On Friday, Sept 26, 2014 at 6:32 PM GMT (11:32 AM PST), a network failure caused Pipedrive app to be unavailable. Our infrastructure team was immediately notified. Because the network failure affected our entire physical infrastructure, we had to get on the phone with Rackspace, our hosting provider, who started looking at the issues immediately to restore access to the services for us.
By 6:57 PM GMT (11:57 AM PST), our central physical networking layer had been restored and we started to eradicate the effects of the network failure. However the external storage volume mounts had gone into read-only mode, and thus our databases were not operating correctly.
Update #1: As of 7:21 PM GMT (12:21 PM PST) we are actively working on regaining read/write access to the storage volumes which would allow us to bring the app fully up again. We are still on the direct line with Rackspace engineers and work actively to get the services restored fully.
Update #2: As of 7:36 PM GMT (12:36 PM PST) we have regained network access to our environment and are currently restarting core services as fast as possible.
Update #3: As of 7:50 PM GMT (12:50 PM PST) we have restored functionality across roughly 65% of our database clusters. The remaining DBs are in the process of restarting now. Side services are being started now as well but some of these such as Google sync may continue to be unreliable until they are all up and running again.
Update #4: As of 8:01 PM GMT (1:01 PM PST) we have restored functionality across roughly 90% of our database clusters. The remaining DBs are in the process of restarting now. Side services continue to progress toward restoration and our operations team will begin validating performance across the application soon.

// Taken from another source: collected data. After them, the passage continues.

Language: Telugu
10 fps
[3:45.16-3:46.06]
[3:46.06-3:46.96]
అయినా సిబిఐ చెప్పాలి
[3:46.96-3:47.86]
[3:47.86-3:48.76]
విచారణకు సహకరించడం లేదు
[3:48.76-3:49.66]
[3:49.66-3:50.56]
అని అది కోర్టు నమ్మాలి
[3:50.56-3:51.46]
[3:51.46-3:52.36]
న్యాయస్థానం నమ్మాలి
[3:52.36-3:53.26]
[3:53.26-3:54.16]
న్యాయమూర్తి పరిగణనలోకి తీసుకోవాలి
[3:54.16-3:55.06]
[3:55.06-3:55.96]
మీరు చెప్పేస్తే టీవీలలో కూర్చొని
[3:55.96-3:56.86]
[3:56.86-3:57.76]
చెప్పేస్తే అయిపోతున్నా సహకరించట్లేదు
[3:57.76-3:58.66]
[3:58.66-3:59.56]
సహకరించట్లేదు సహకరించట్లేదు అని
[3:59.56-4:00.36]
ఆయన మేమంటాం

Update #5: As of 8:16 PM GMT (1:16 PM PST) we have restored functionality across all database clusters. Side services are generally available too but some users may continue to experience issues with search and mailbox-beta as the components facing these features are still being restored. Pipedrive operations is now commencing performance validation and monitoring the situation closely.

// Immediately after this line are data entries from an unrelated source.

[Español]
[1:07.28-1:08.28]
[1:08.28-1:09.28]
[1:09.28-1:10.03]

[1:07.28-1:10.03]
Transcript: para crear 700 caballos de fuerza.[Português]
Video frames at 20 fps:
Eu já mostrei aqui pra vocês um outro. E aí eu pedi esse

Update #6: As of 9:24 PM GMT (2:24 PM PST) search functionality has been restored for all users. Our elasticsearch clusters are now syncing to their replica shards and this will improve search performance throughout the day. Mailbox beta users should see delayed mail delivered within the next few minutes, and mail will return to real-time delivery status shortly thereafter.
Fortunately, for those of you that need to make use of search today we do have a proposed workaround. You can actually use Pipedrive Filters as a form of advanced search, and this is a best practice we often recommend for people trying to search deeper than the search bar allows them to normally.

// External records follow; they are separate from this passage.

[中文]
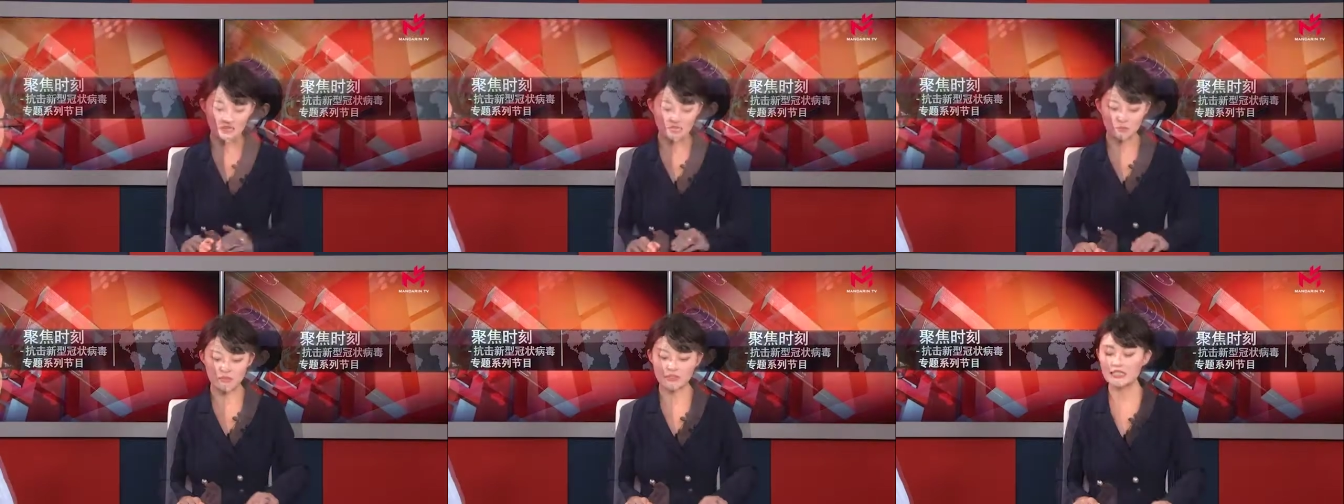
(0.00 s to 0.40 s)

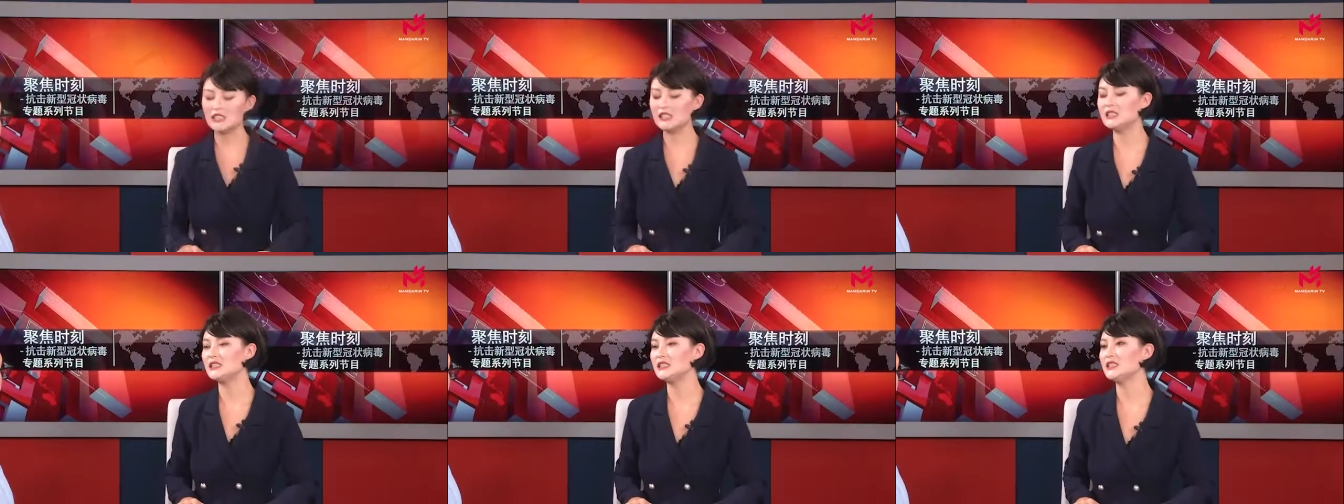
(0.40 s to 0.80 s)
那么在
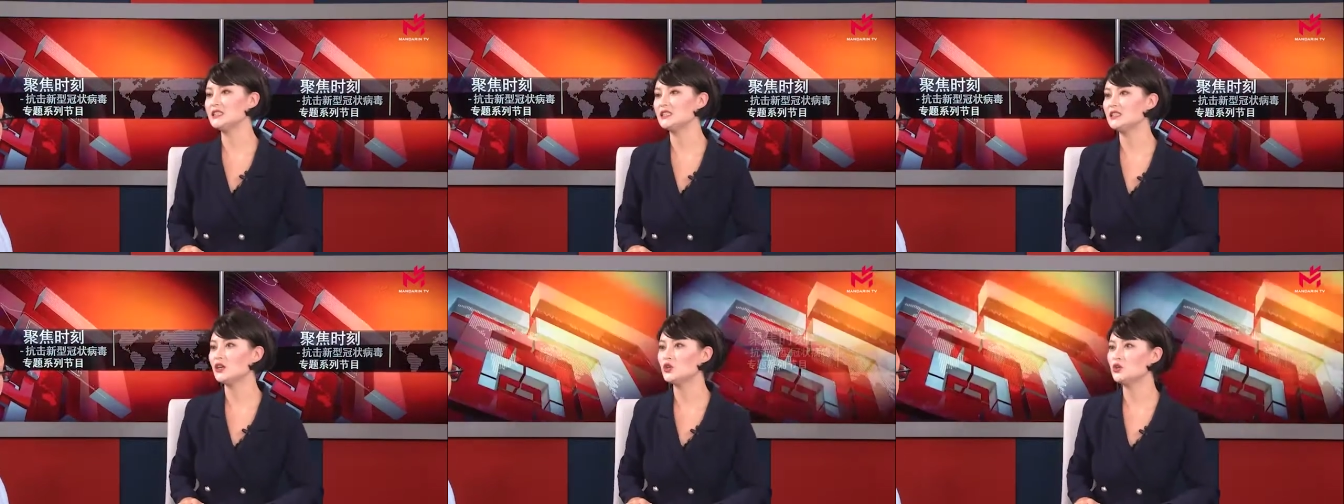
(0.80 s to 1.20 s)
这次疫
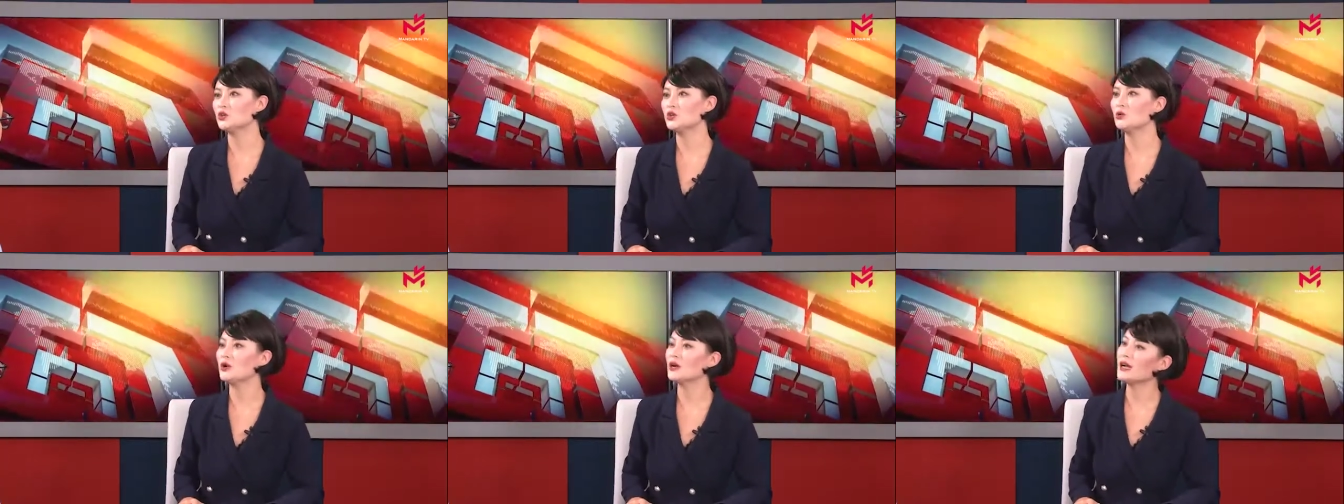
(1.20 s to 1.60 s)
情当中
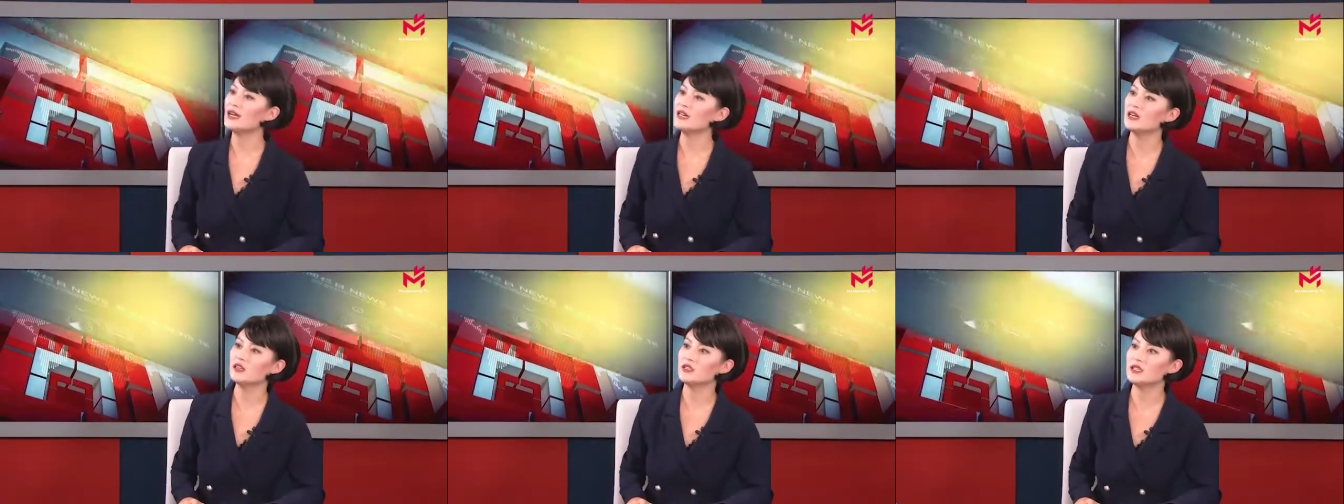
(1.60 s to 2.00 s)
呢，我看
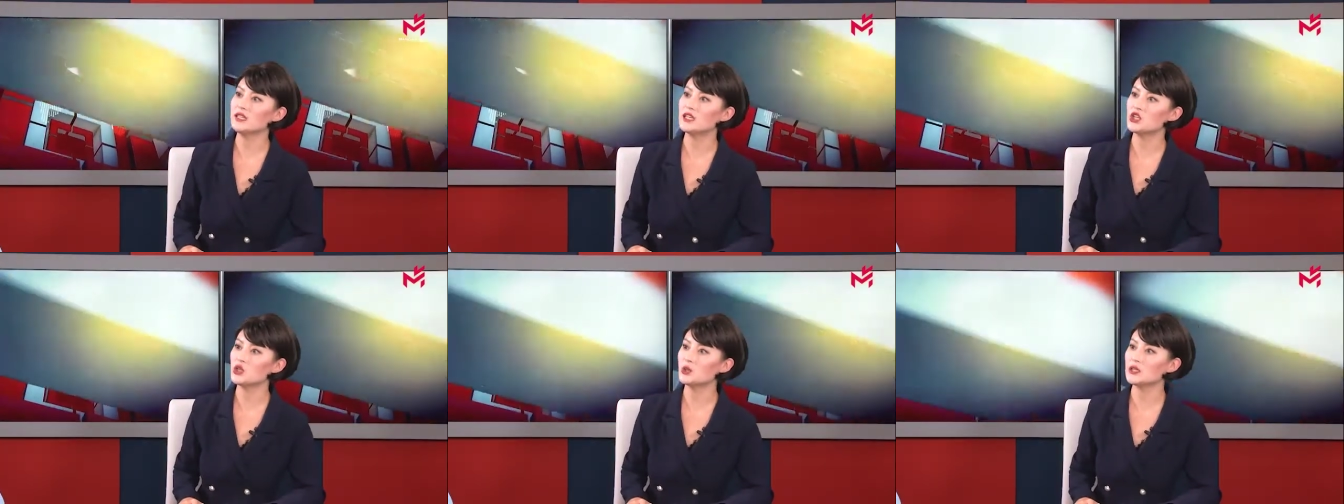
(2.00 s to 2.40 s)
到您
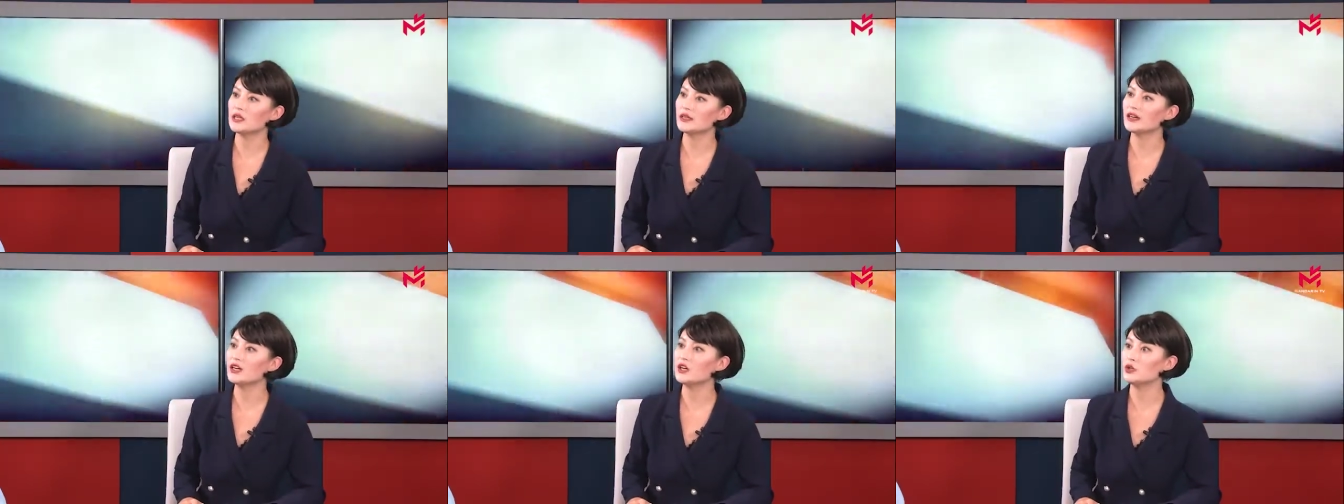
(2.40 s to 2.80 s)
也受到
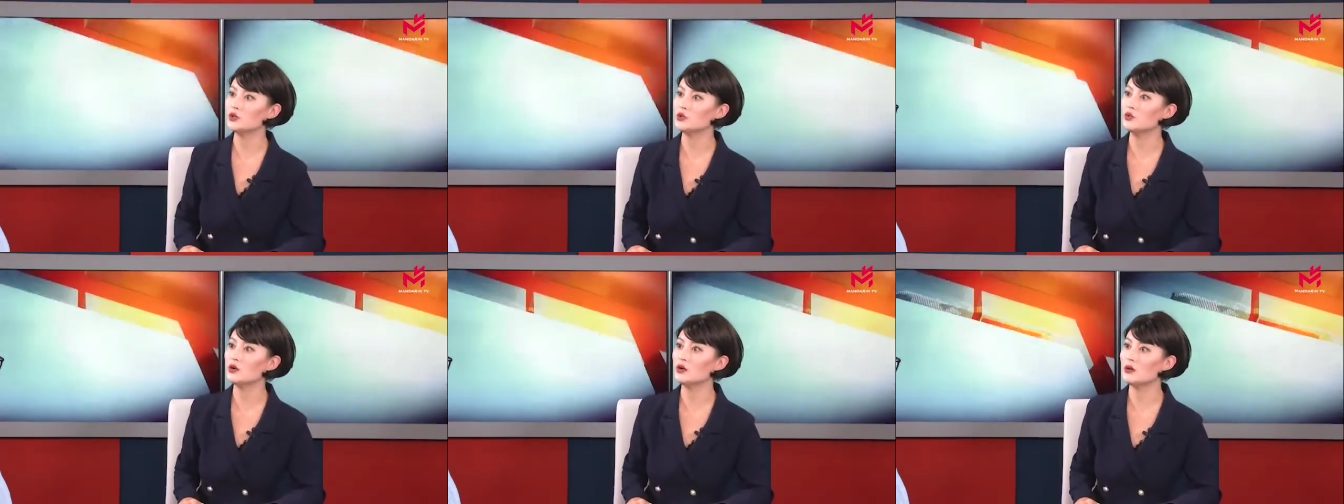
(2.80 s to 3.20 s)
了很
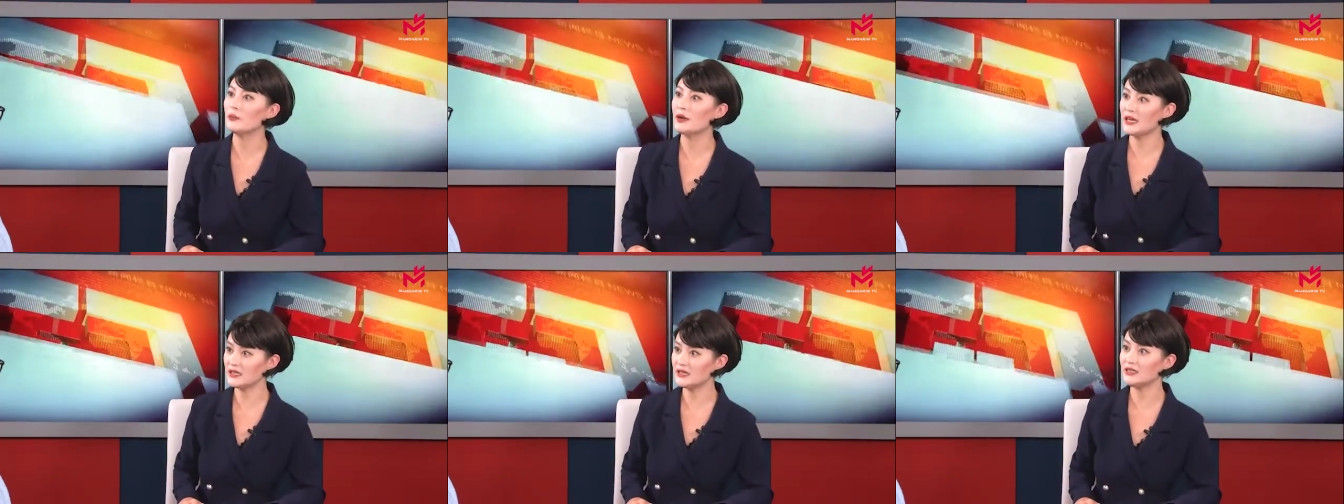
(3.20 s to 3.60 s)
多
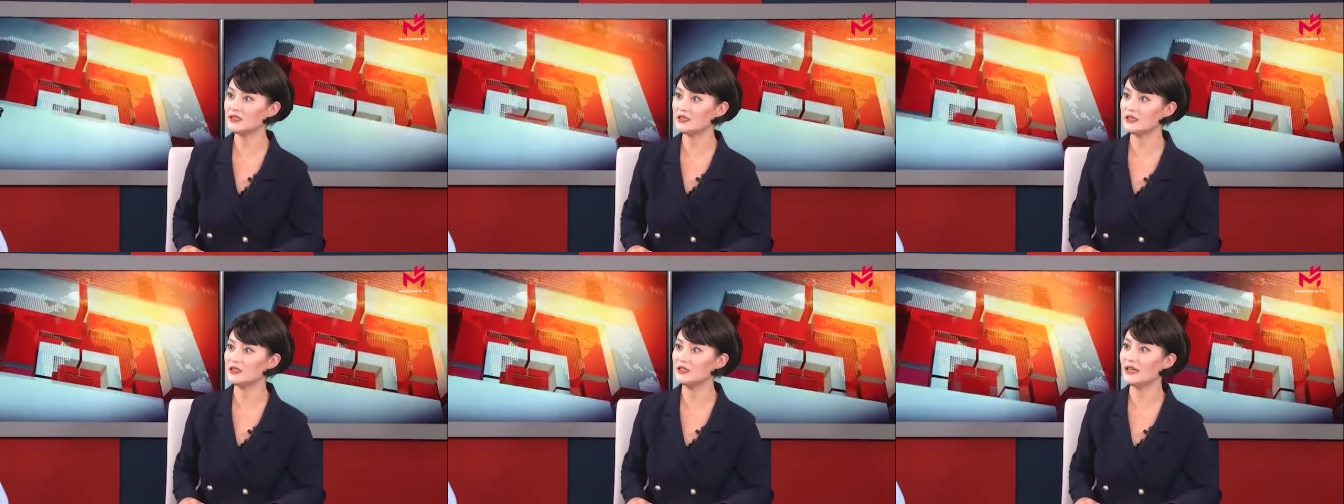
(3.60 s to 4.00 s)
媒体
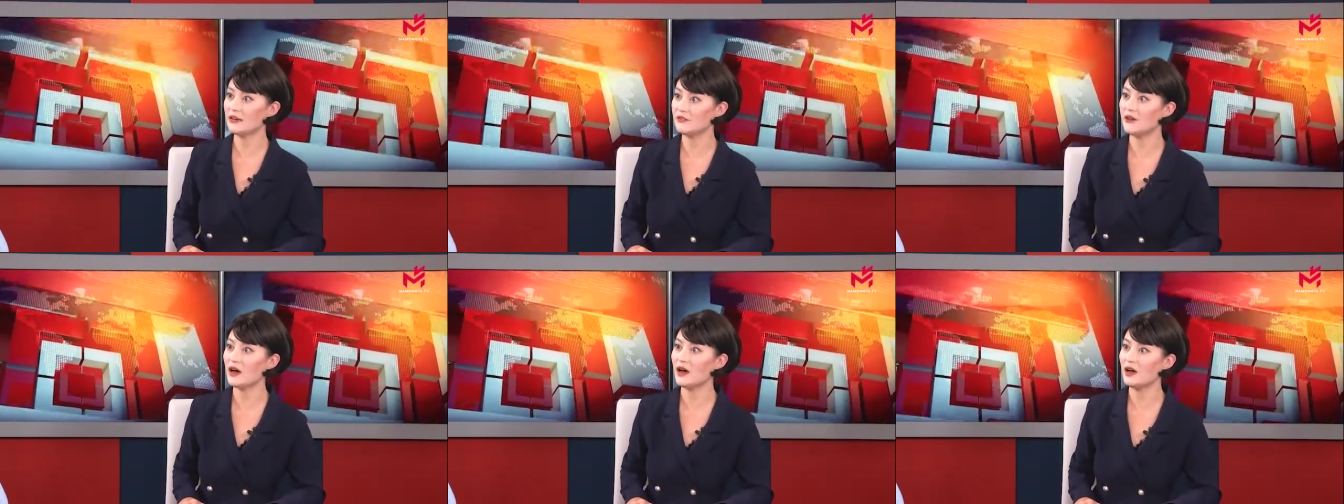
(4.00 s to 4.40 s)
的采
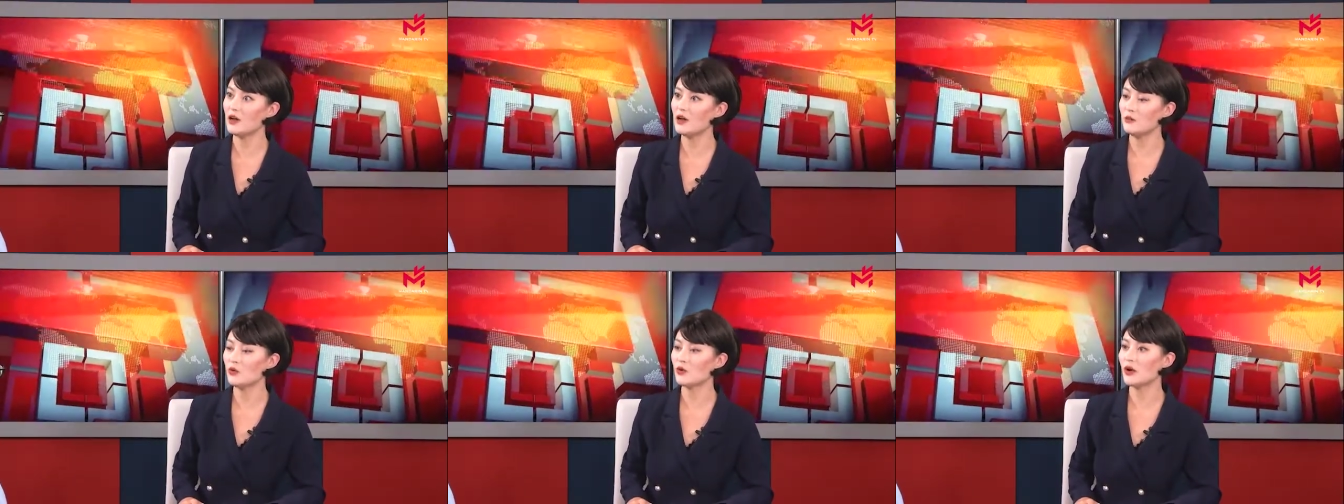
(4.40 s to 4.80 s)
访，
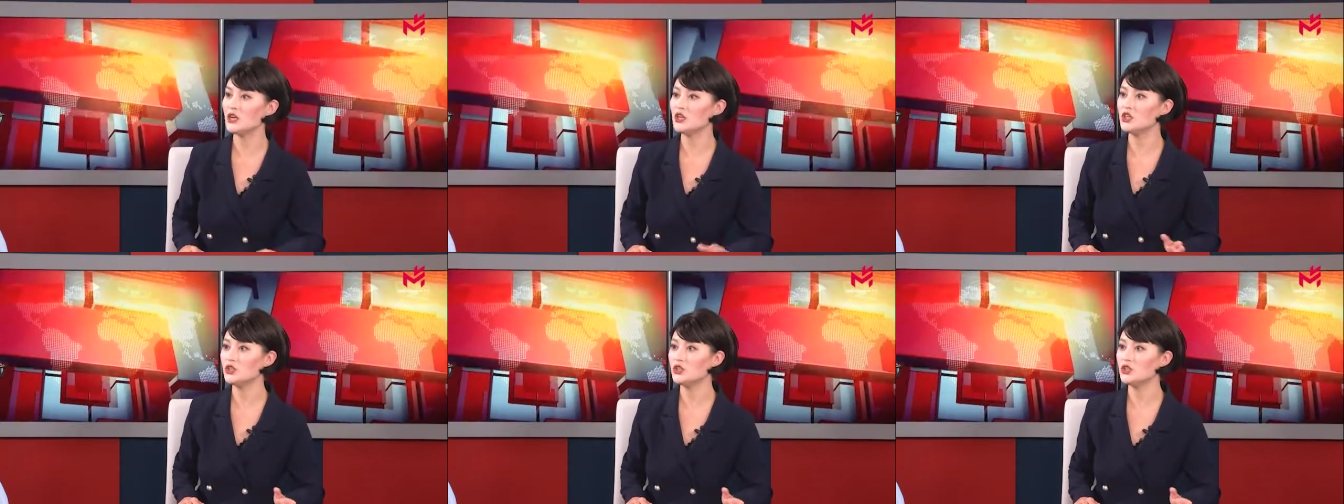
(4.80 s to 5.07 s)
对，不管是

To take advantage of this all you need to do is create a Filter that you can then edit later each time you want to search for something different. An example screenshot is below:
- Using filters for advanced search
Below is our support center documentation on Filters as well, in case you wanted to brush up on the power of searching cross-item records easily.
Update #7: As of 11:24 PM GMT (4:24 PM PST) we’ve completed validation of the app and all services are fully operational. Search performance will continue to improve throughout the day as our elasticsearch clusters sync back to their replica shards. I want to assure you that we take matters like these very seriously – today’s events should simply never happen and we will be conducting a full root cause analysis investigation in concert with our datacenter provider to ensure precisely that.
We are profusely apologetic to all our customers for the interruption today and sincerely appreciate the patience you’ve shown us. For the technical crowd out there, initial reports indicate today’s outage was caused by a rare and unexpected spanning tree event during a planned network extension as part of our ongoing infrastructure migration project.
We have temporarily suspended any further network extension efforts today and will cautiously proceed with the scheduled maintenance tomorrow morning, however the recent events have prompted us to extend tomorrow’s maintenance window hours to 2:00 AM – 9:00 AM PDT.